Arqueologicamente, a descoberta mais surpreendente de Ur foi uma plataforma escalonada notavelmente bem preservada, ou zigurate, que data do terceiro milênio AEC, quando fazia parte de um complexo de templos que servia ao centro administrativo da capital suméria. O zigurate, que se eleva sobre o solo plano do deserto, é o mais bem preservado da região.
Mas houve poucas escavações importantes em Ur, que fica a cerca de 300 quilômetros (185 milhas) ao sul de Bagdá, desde as escavações financiadas pelo Museu Britânico e pela Universidade da Pensilvânia nas décadas de 1920 e 1930.
Até o momento, menos de 30% do local foi escavado.

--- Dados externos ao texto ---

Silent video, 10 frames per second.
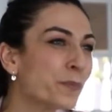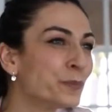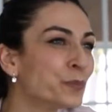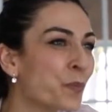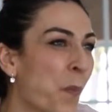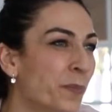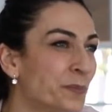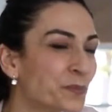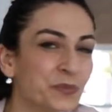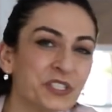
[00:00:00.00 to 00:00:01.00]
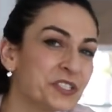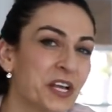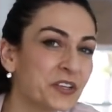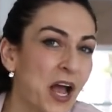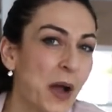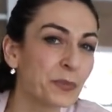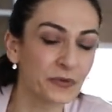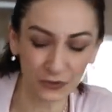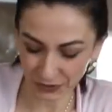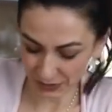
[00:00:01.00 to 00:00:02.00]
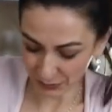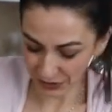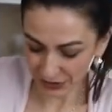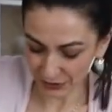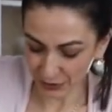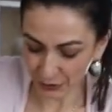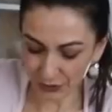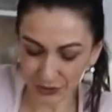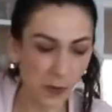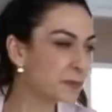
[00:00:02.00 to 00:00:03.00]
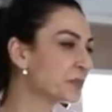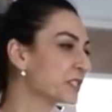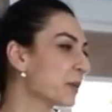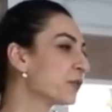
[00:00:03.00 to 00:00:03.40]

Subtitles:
He's not happy for some reason. You want some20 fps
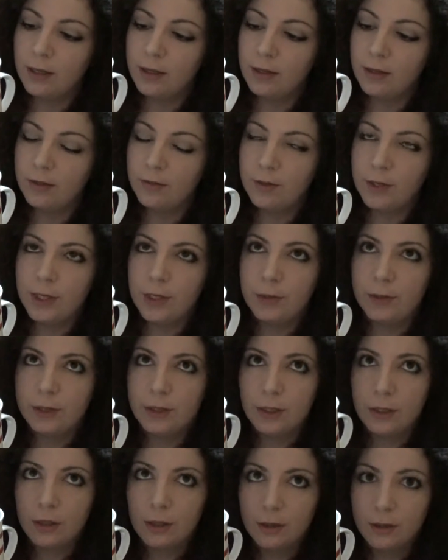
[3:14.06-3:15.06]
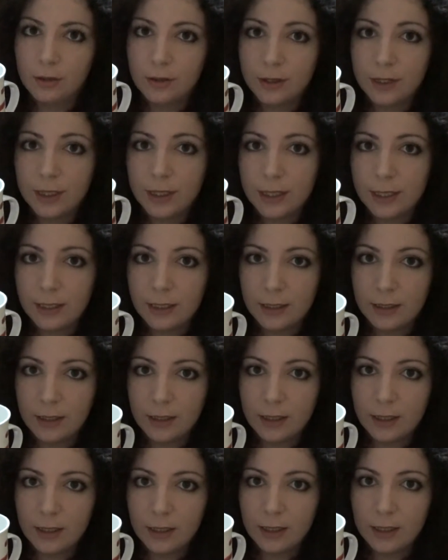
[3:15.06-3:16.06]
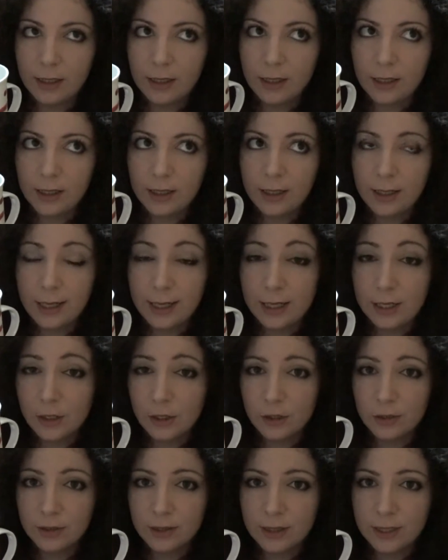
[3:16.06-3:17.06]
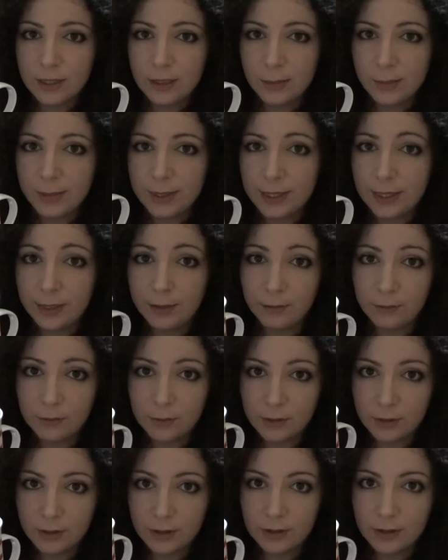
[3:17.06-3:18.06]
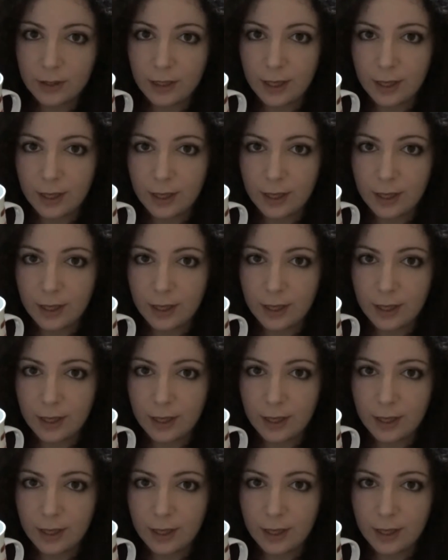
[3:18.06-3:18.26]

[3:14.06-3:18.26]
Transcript: The video is called An Angel Sent Me Gifts,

Décadas de guerra e violência mantiveram os arqueólogos internacionais longe do Iraque, onde estão localizados importantes sítios arqueológicos ainda inexplorados.

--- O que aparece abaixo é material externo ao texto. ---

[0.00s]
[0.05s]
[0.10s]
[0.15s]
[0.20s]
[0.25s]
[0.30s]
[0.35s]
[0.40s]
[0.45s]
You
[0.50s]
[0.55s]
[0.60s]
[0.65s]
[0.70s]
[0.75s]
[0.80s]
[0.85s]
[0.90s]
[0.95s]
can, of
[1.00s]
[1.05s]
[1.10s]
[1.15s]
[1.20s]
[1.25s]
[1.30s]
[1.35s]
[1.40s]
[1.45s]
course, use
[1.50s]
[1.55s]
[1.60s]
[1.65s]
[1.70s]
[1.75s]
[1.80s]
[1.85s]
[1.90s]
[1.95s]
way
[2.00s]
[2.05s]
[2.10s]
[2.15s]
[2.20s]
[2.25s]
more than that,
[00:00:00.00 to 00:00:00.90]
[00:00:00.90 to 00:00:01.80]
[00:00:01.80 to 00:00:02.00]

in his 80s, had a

Enquanto isso, no último meio século, pouco foi feito para preservar os locais que renderam essas descobertas.
O zigurate foi parcialmente restaurado na década de 1960, mas todos os achados sofreram um lento processo de erosão. O local é atormentado por vento, calor extremo do verão e salinidade excessiva do solo. O clima não é o único responsável pela degradação do local, que também sofreu com a presença de uma base militar iraquiana que foi bombardeada durante a Guerra do Golfo de 1990-1991.
Alguns arqueólogos acreditam que os tesouros do local podem rivalizar com o complexo da pirâmide de Gizé, no Egito, uma vez devidamente explorado.
A capital suméria ostentava estradas pavimentadas, avenidas arborizadas, escolas, poetas, escribas e impressionantes obras de arte e arquitetura do tipo descoberto por Woolley e sua equipe.
Acredita-se que o zigurate tivesse cerca de 26 metros (85 pés) de altura durante seu apogeu. Mas o topo da estrutura foi derrubado e hoje tem 17 metros, com base de 62 metros por 43 metros. As paredes inclinam-se gradualmente para dentro, com um nível superior medindo 20 por 11 metros.
Após a destituição do ex-presidente Saddam Hussein, o local de oito quilômetros quadrados caiu dentro de uma área restrita perto de um aeroporto militar dos Estados Unidos por alguns anos. Ele acabou sendo devolvido às autoridades iraquianas em 2009.
A visita do Papa Francisco atendeu a um desejo outrora mantido pelo falecido Papa João Paulo II de visitar o local. Uma viagem planejada em 2000 foi cancelada por motivos de segurança.
Um local visitado por Francis no sábado é um amplo complexo composto por 27 quartos e cinco pátios conhecidos como a casa de Abraão, embora seja provável que tenha sido um complexo administrativo.